▶ **Dataset extract**
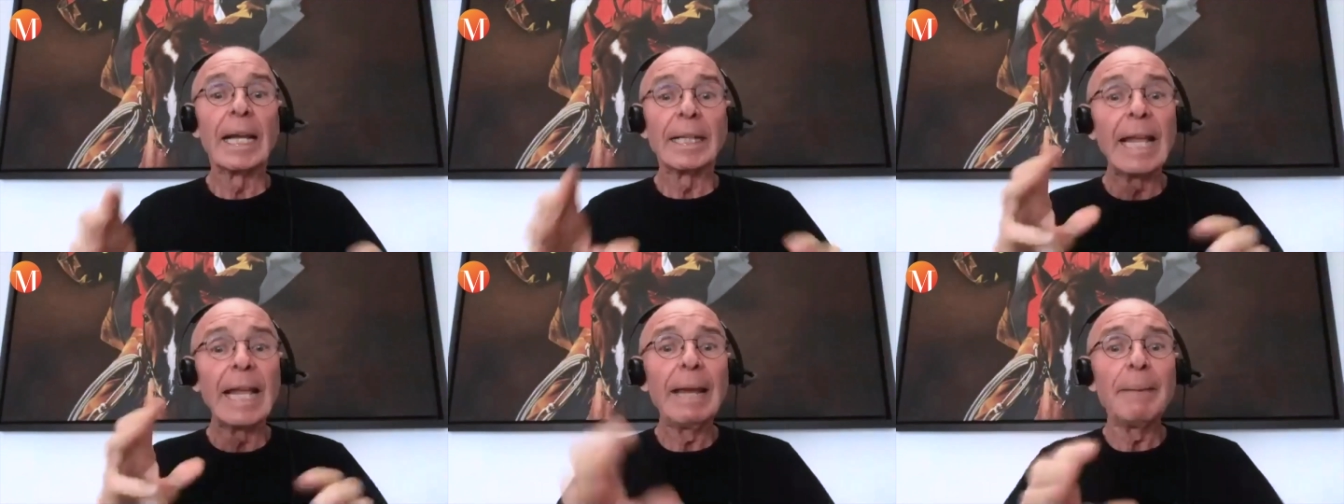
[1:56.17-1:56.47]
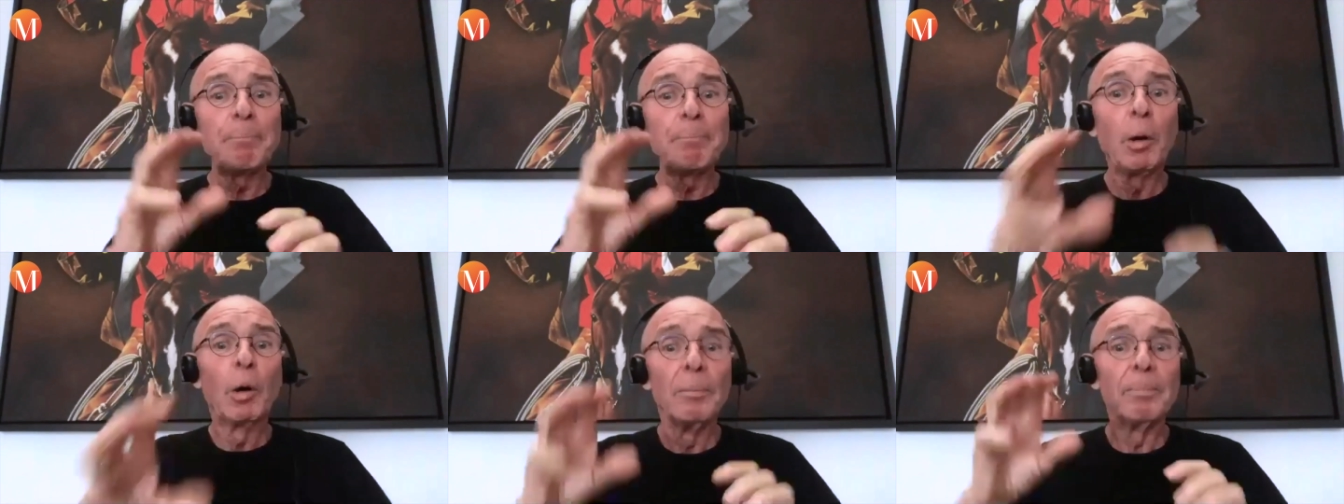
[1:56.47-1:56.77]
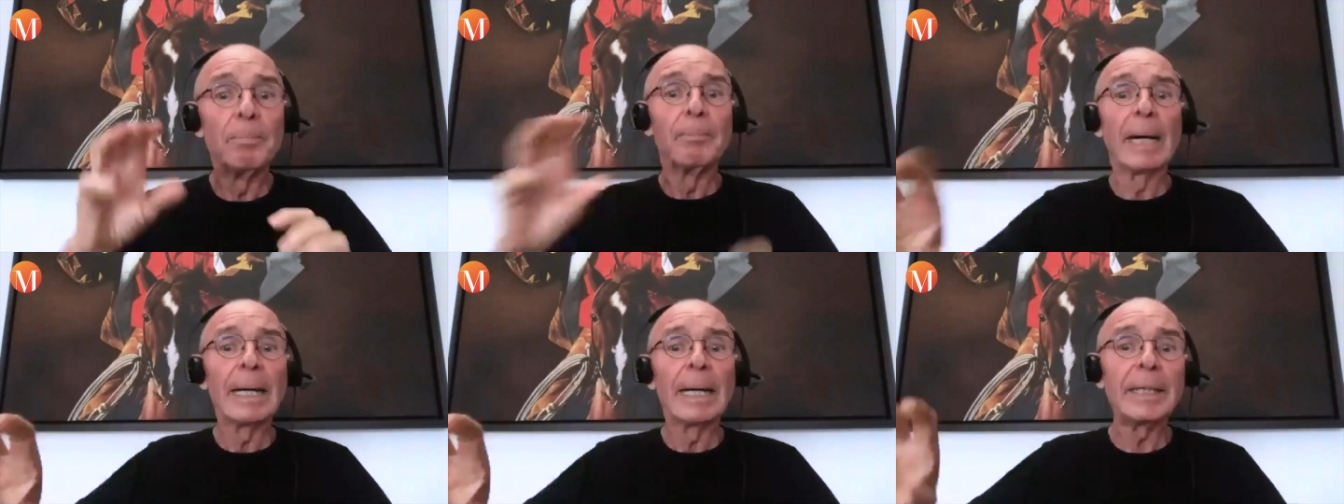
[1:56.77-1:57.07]
They
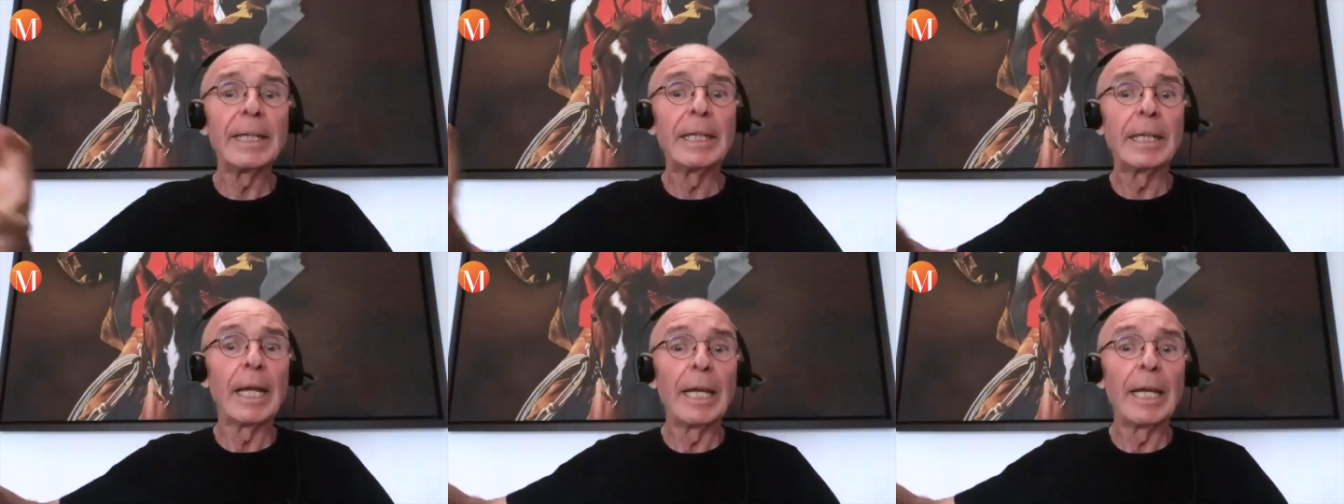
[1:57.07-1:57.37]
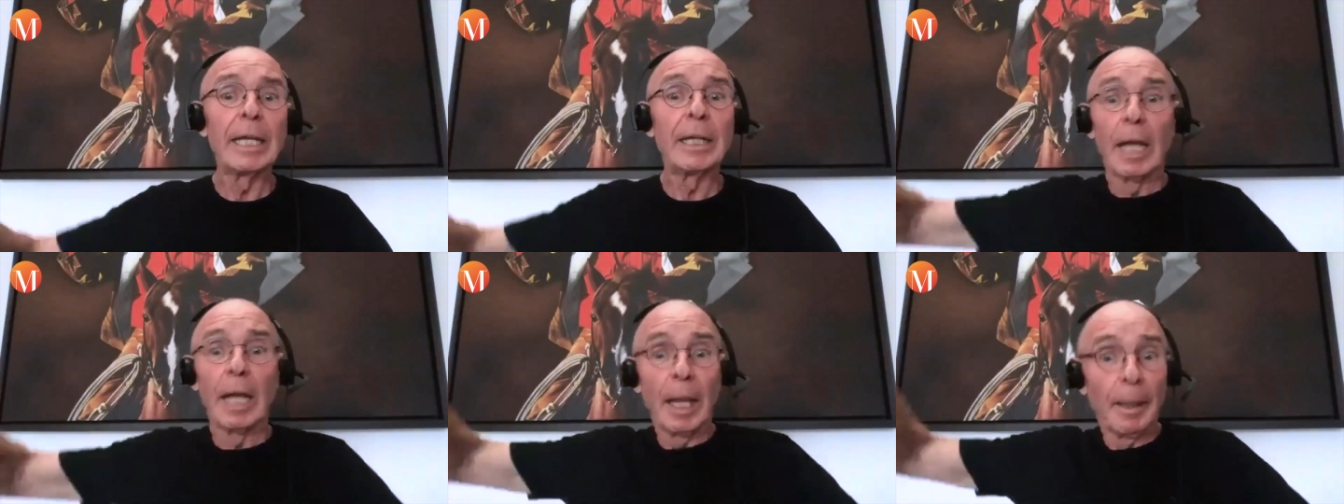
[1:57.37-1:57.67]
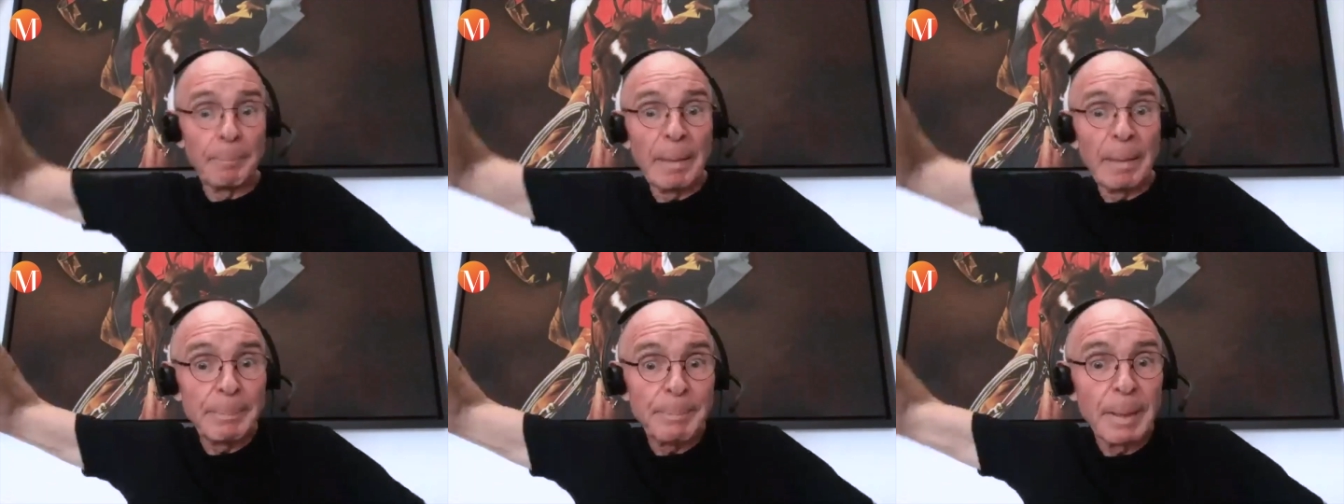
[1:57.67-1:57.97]
put money in
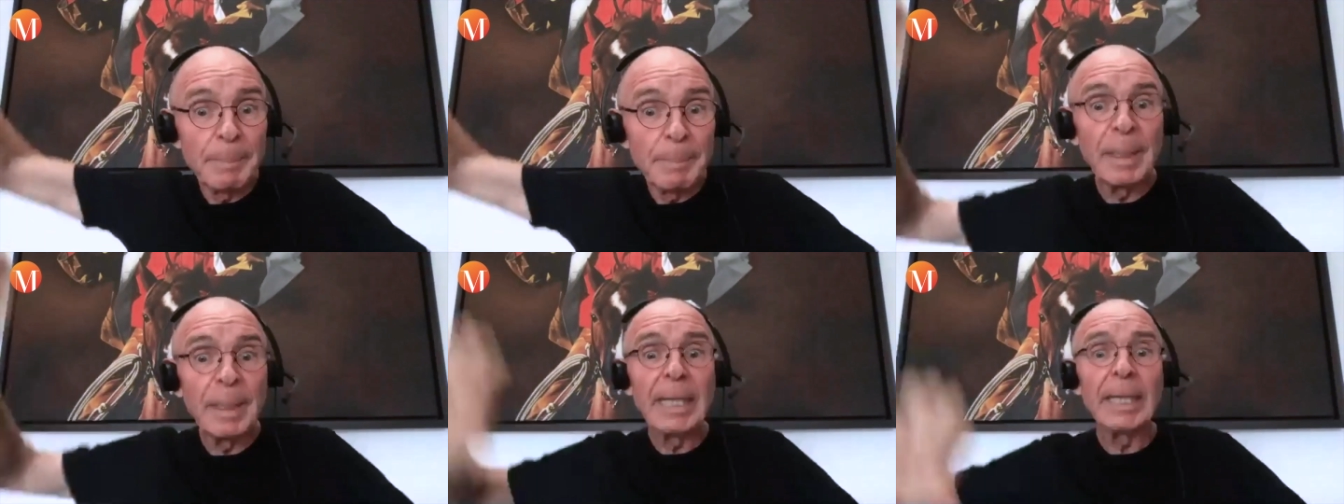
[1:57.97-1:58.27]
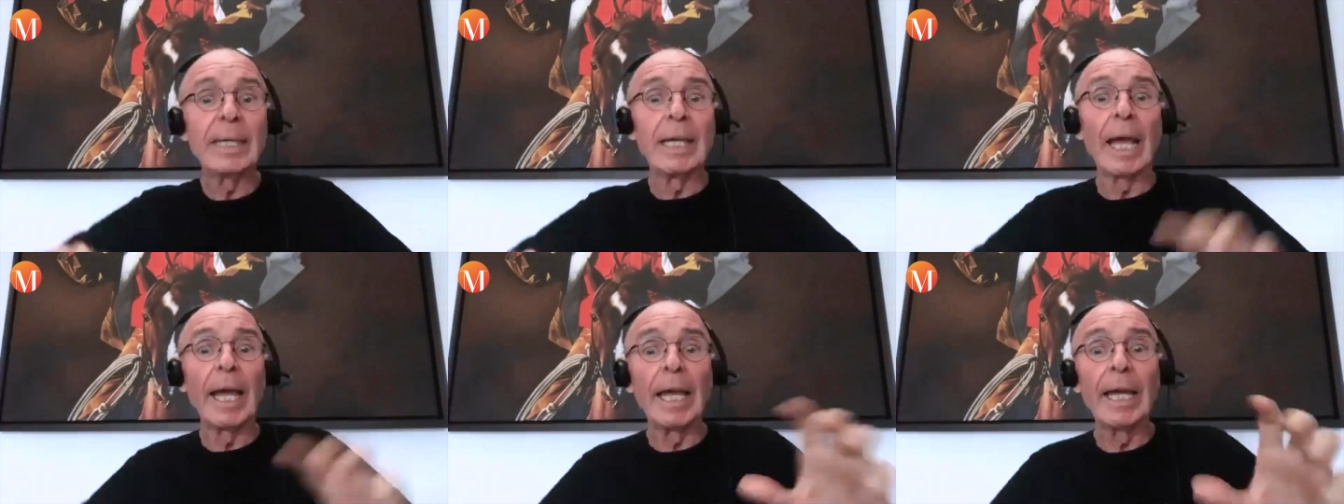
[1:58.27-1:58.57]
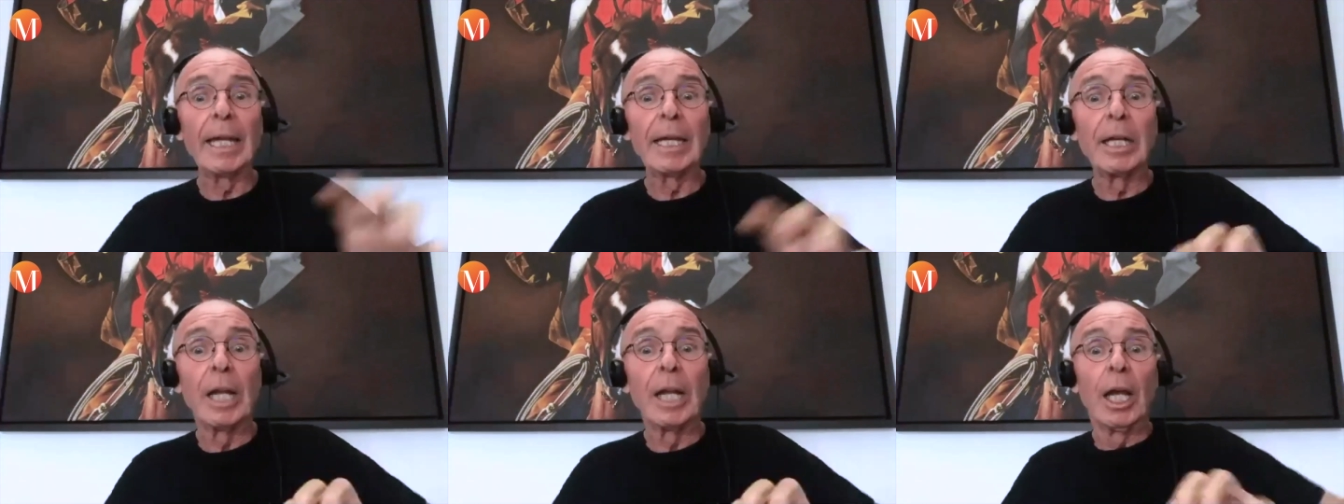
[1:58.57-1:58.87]
PPP,
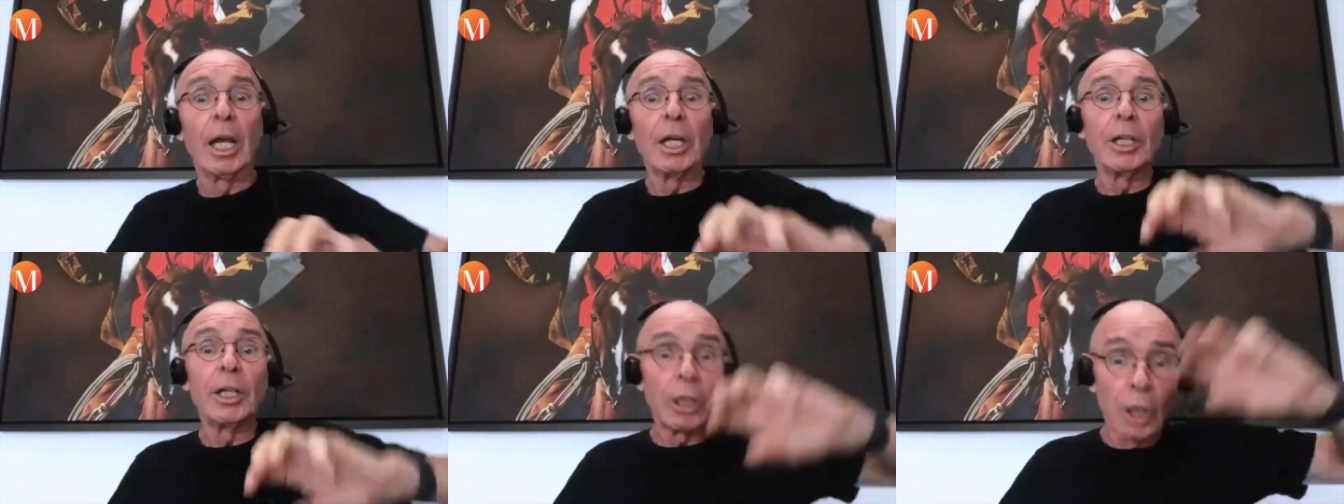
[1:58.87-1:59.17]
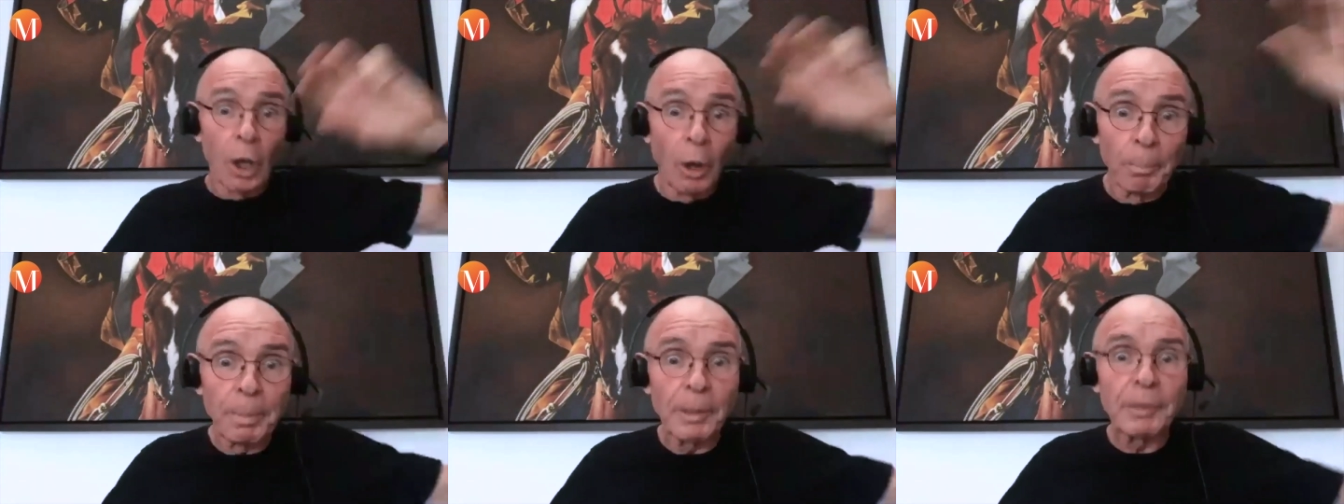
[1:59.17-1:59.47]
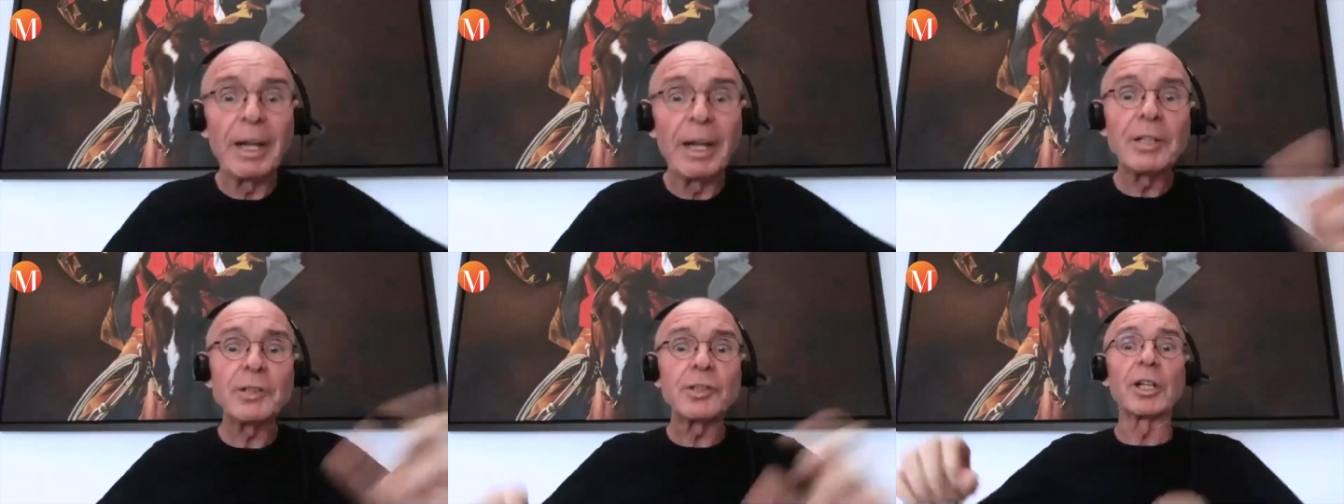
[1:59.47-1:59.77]
in
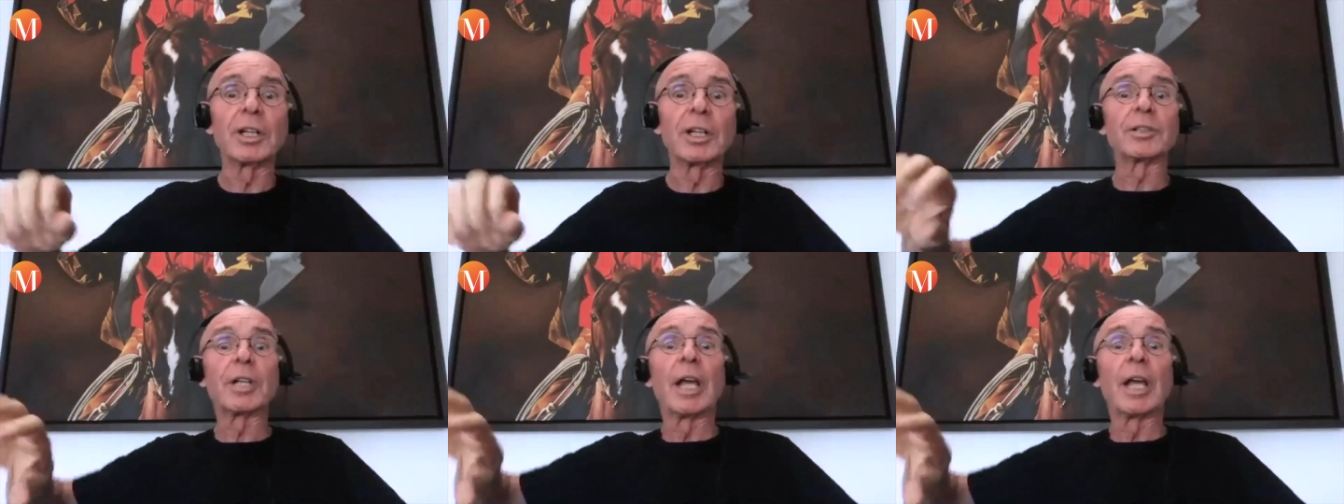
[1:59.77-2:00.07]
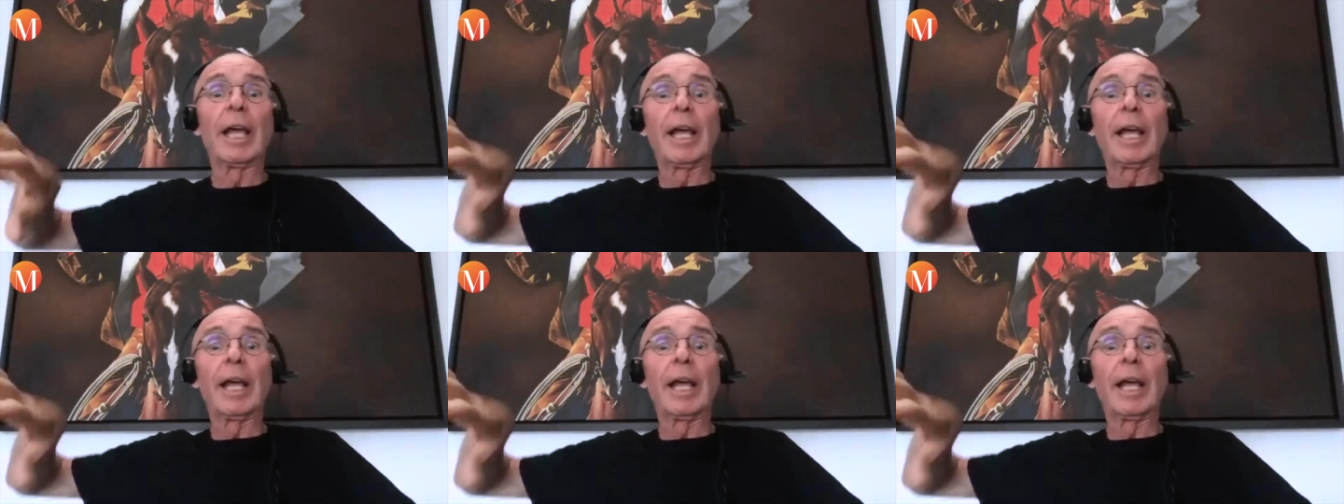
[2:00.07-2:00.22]
corporations,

▶ **Aim of the exercise**
Could you reproduce exactly, and only, the lines from the one containing "[1:57.07-1:57.37]" through the end of the records above, both included, while leaving out the pictures?

▶ **Result**
[1:57.07-1:57.37]
[1:57.37-1:57.67]
[1:57.67-1:57.97]
put money in
[1:57.97-1:58.27]
[1:58.27-1:58.57]
[1:58.57-1:58.87]
PPP,
[1:58.87-1:59.17]
[1:59.17-1:59.47]
[1:59.47-1:59.77]
in
[1:59.77-2:00.07]
[2:00.07-2:00.22]
corporations,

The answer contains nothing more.